Durr's unprecedented win coincided with boosted GOP turnout even in an off-year election that saw Republicans make gains across the state. His victory netted about 3 percent more votes than Sweeney did in 2017 in unofficial returns.

“Well, I’m a numbers guy and I’ve looked at the numbers over the years,” Durr said in an August interview with conservative commentator Elizabeth Nader. “We have a district that is 150,000 voters. Senator Sweeney has never broken 32,000 votes ... and so I felt if he can’t even get half the district, that means there’s numbers out there to be taken, and you just have to get people to come out and vote. I believe if they come out and vote, we could win,” Durr said.

Durr promises lower property taxes and the creation of a “friendly business environment.” He describes himself as a 2nd Amendment rights advocate and fiscally conservative. He has previously run unsuccessfully for state Assembly in 2017 and 2019, but this is his first elected position.

“I joked with people and I said, ‘I’m going to shock the world, I’m going to beat this man,’” Durr said Wednesday afternoon in an interview with NJ.com. “I was saying it, but really kind of joking. Because what chance did a person like me really stand against this man? He’s literally the second-most powerful person in the state of New Jersey.”

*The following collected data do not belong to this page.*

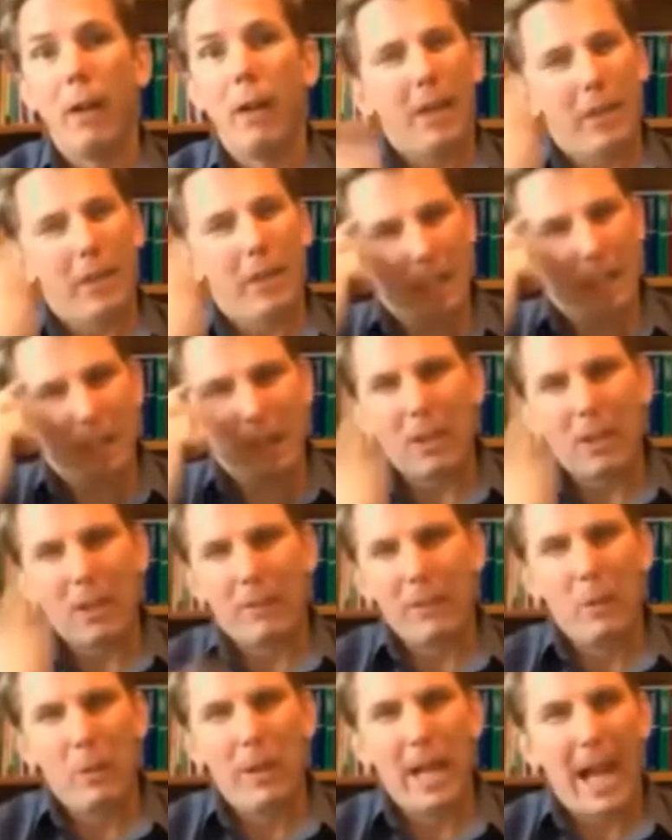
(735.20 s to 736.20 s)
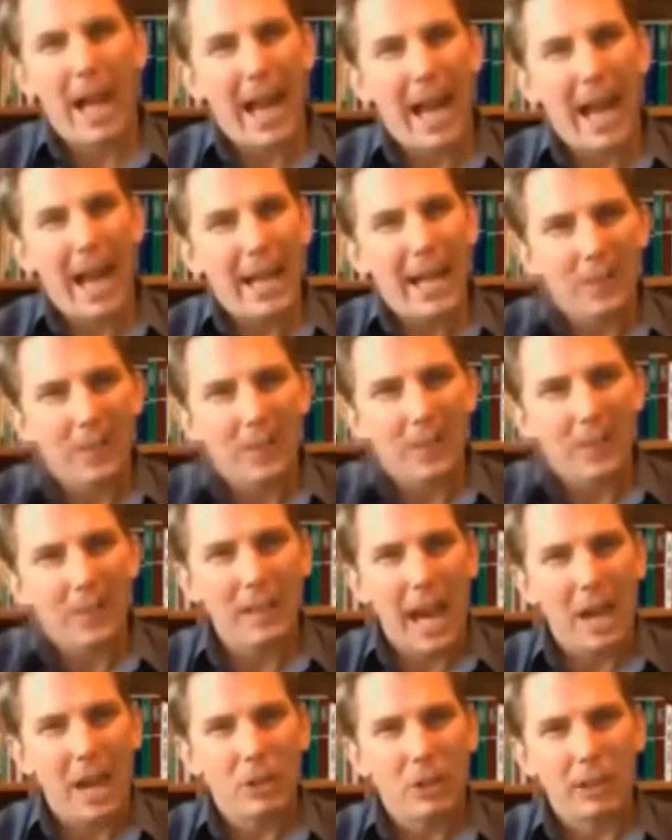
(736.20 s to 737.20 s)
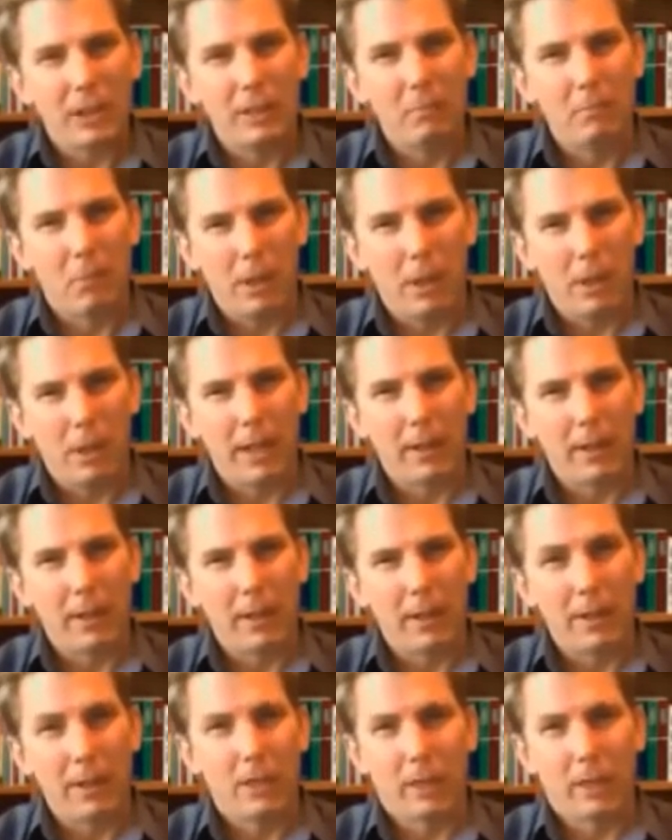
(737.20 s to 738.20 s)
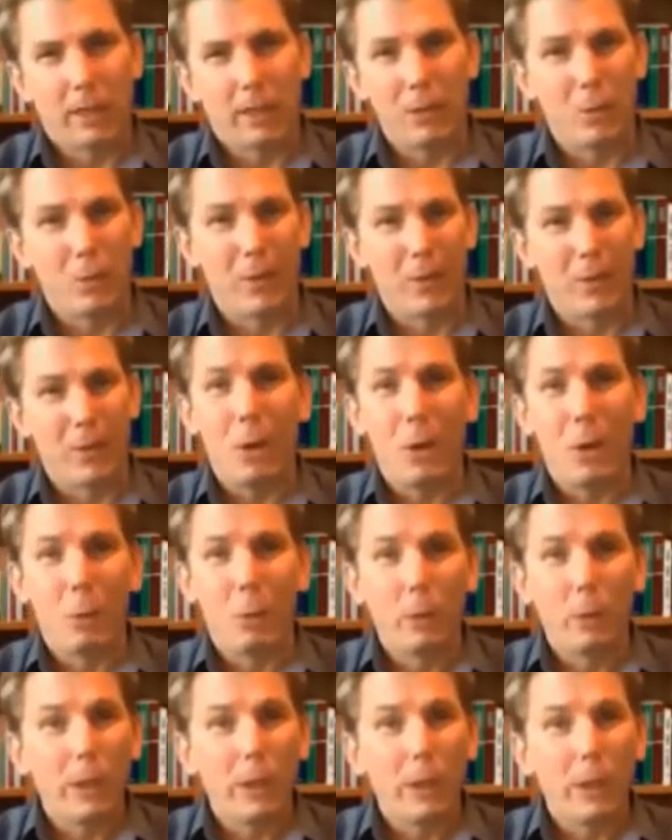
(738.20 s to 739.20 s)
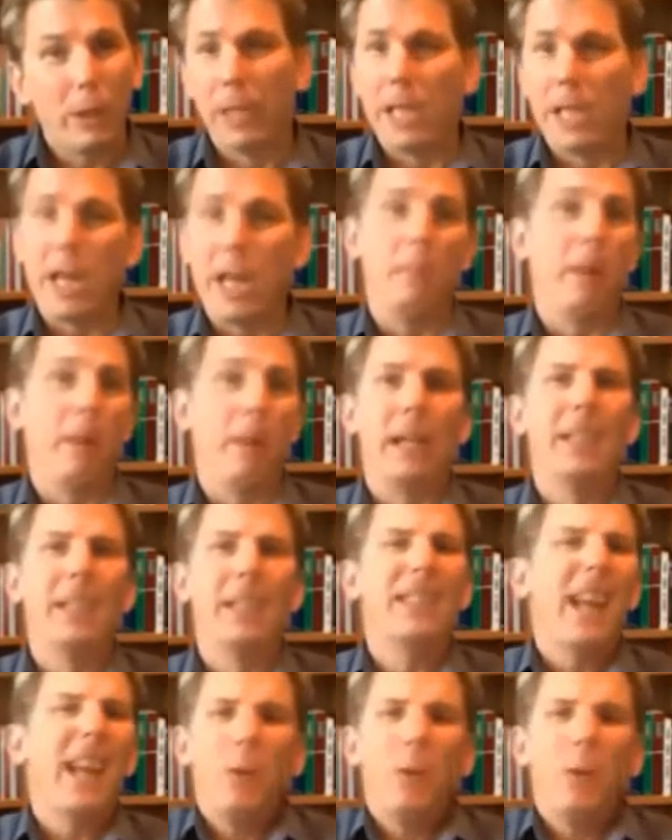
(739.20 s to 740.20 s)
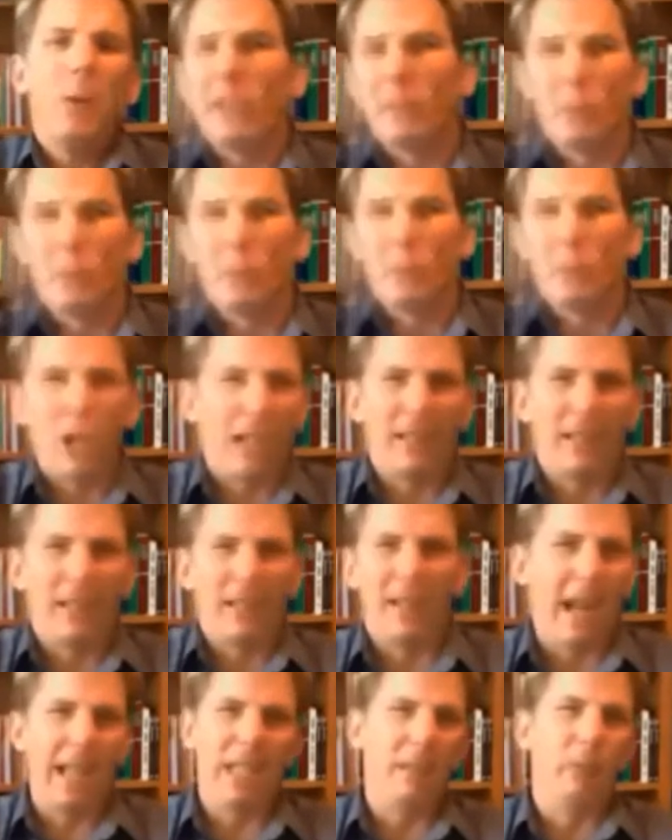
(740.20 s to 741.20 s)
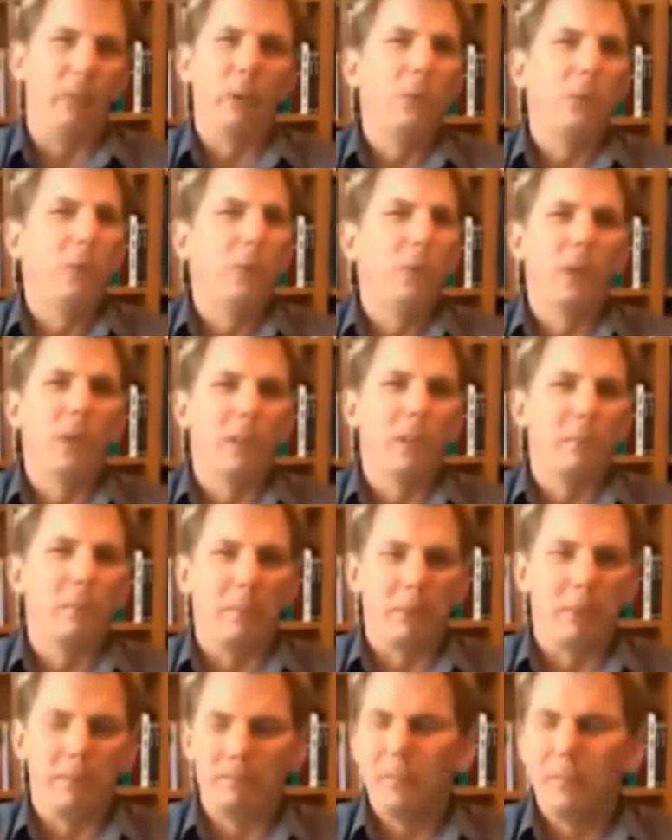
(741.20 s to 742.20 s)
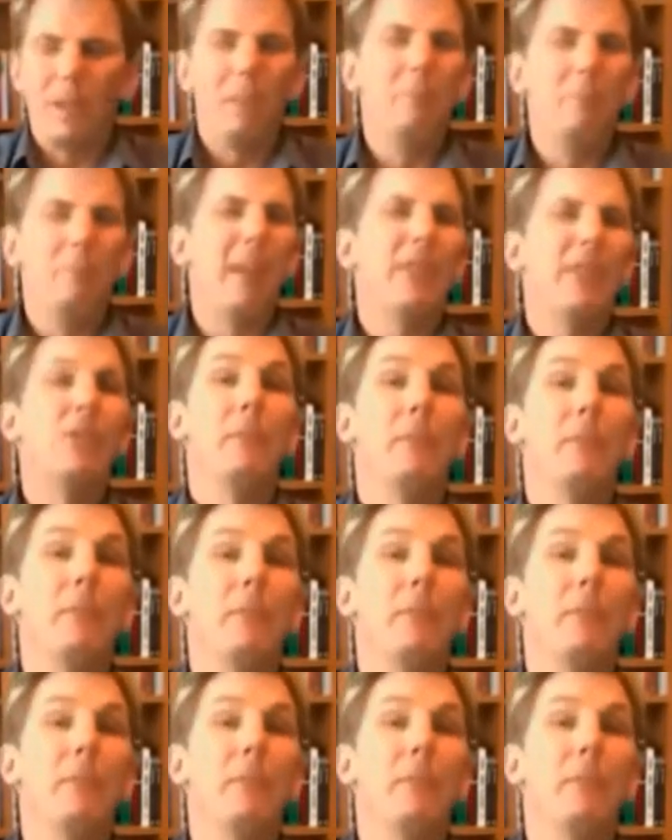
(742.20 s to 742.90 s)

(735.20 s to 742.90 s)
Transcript: And I thought to myself, you know what? I could see actually marketing this service without recruiting anybody, because I always objected to the idea of recruiting people based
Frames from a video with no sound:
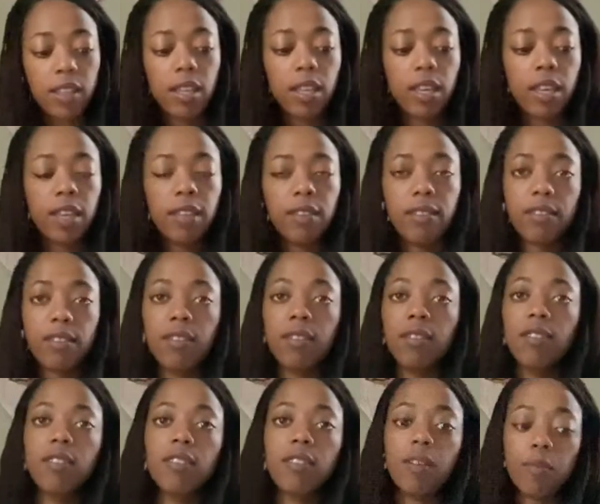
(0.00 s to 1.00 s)
It's
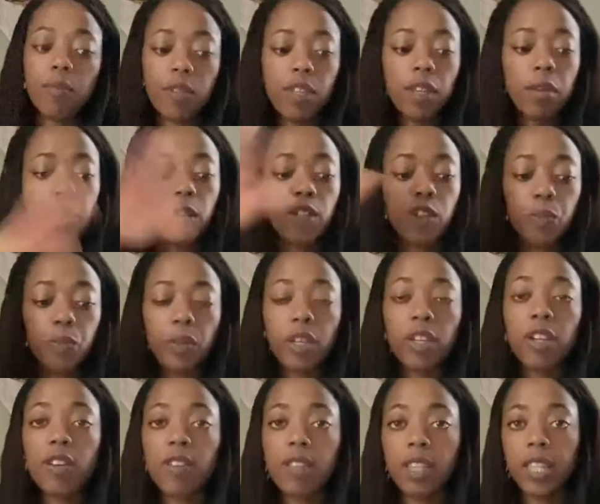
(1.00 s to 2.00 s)
something much
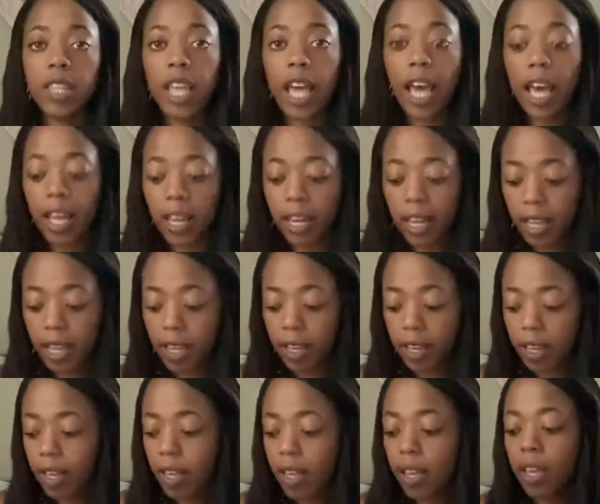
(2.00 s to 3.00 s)
bigger than that.
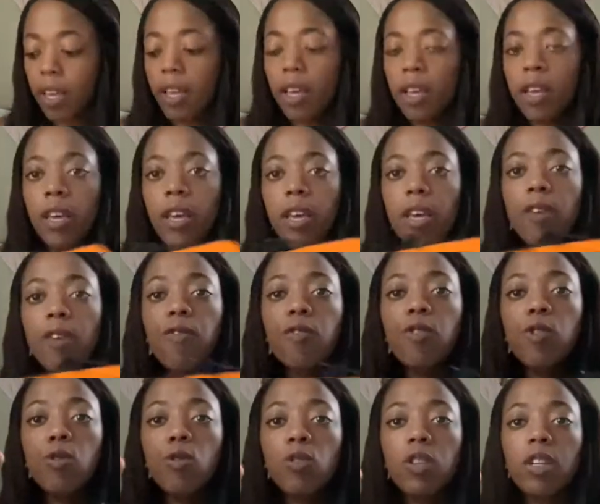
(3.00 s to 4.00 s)
If
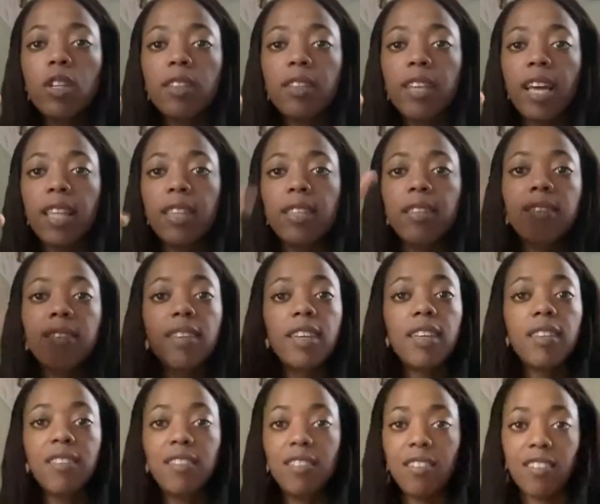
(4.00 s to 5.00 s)
you looked at this
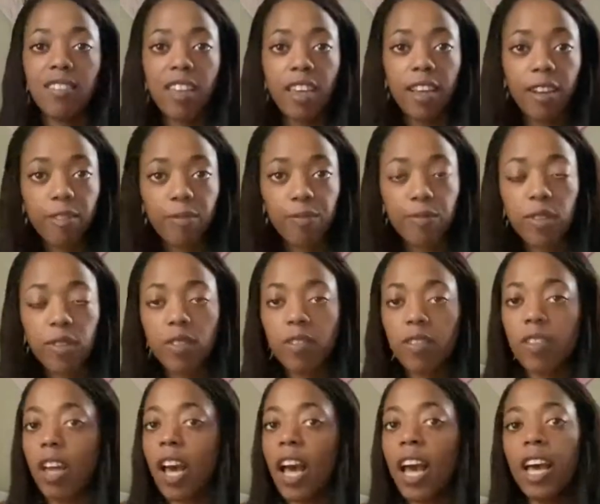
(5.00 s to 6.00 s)
Kinsey scale,
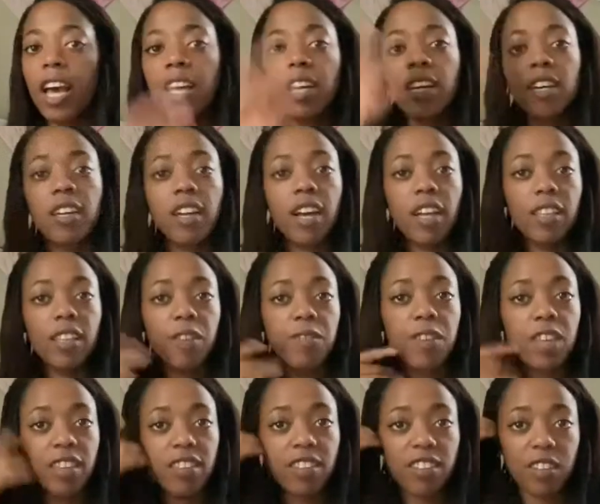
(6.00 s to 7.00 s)
I love
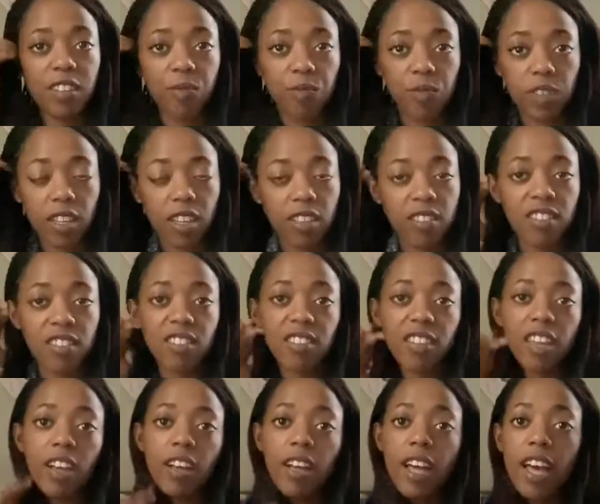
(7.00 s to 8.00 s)
Kinsey. The Kinsey
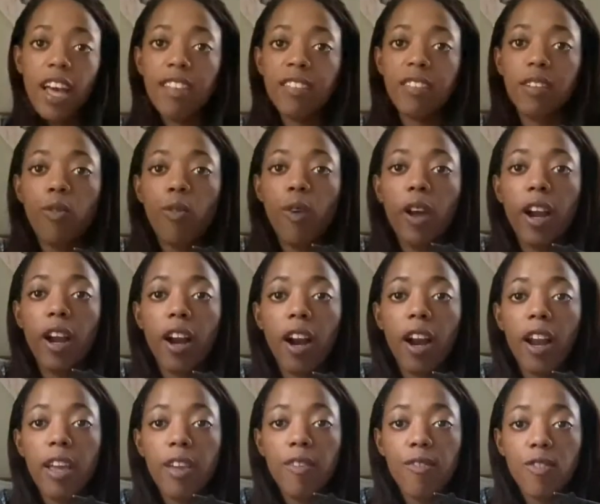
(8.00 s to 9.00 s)
scale has it where
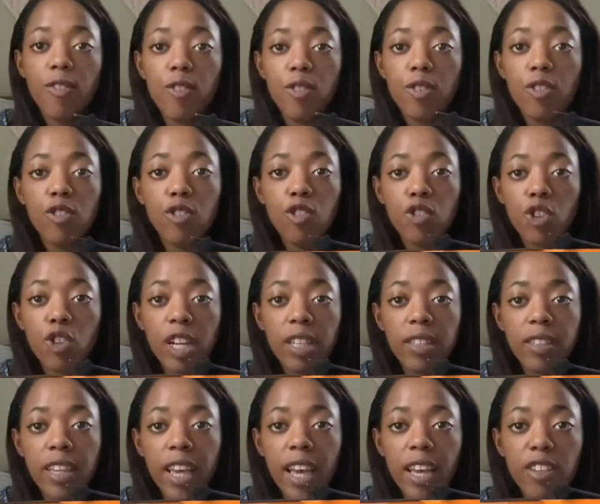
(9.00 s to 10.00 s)
if you straight to
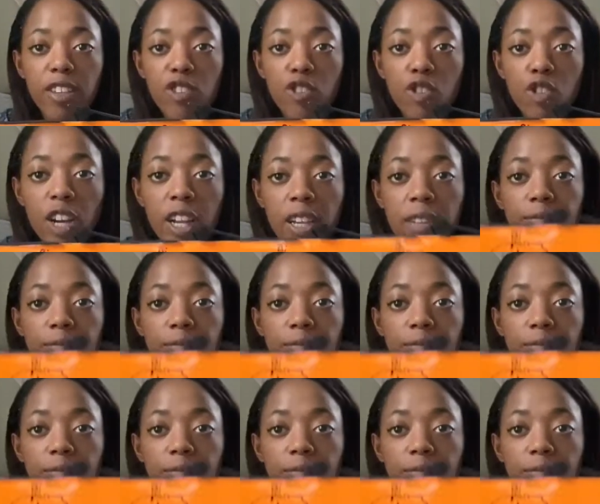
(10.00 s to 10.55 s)
gay, straight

"Not everybody has to have a lot of money to run. All they have to do is have a heart for the people, and he’s got a heart for the working people," Gloria Durr said. She also shared that her husband of 63 years, Edward Durr Sr., died just two weeks ago and that her son, despite being on the campaign trail, "was right there by his dad's side throughout."

Durr's projected victory was unexpected, and has cast the fate of state government into uncertainty. The loss unfolded in a politically competitive suburban Philadelphia district whose counties split their votes between Democrats and Republicans in the presidential elections in 2016 and again in 2020.

“It is stunning and shocking and I cannot figure it out,” said Senate Majority Leader Loretta Weinberg said in an interview.

Sweeney has held the District 3 seat since 2004. It encompasses parts of Cumberland and Gloucester counties, as well as all of Salem County. A loss would also raise questions about the political power of South Jersey Democratic boss George Norcross, who has been aligned with Sweeney for decades.

Sweeney released a statement acknowledging that he is trailing in the race, but did not concede, saying he wants to make sure every vote is counted because that's what the voters deserve, and he will wait for the final results. New Jersey law allows mail-in votes postmarked by 8 p.m. Tuesday (Election Day) to arrive at county election centers through Nov. 8, six days after the election. Provisional counting doesn't begin until Friday.

If the victory holds for Durr, he'll have to find time to be in Trenton and stay on the job as a truck driver, but said he'd be able to work it out. Those close to Sweeney said to expect him back in politics in the not-too-distant future.

Meanwhile, Durr was out on Thursday taking a victory lap.

"People's voice has been heard. There'll be more to come," he said."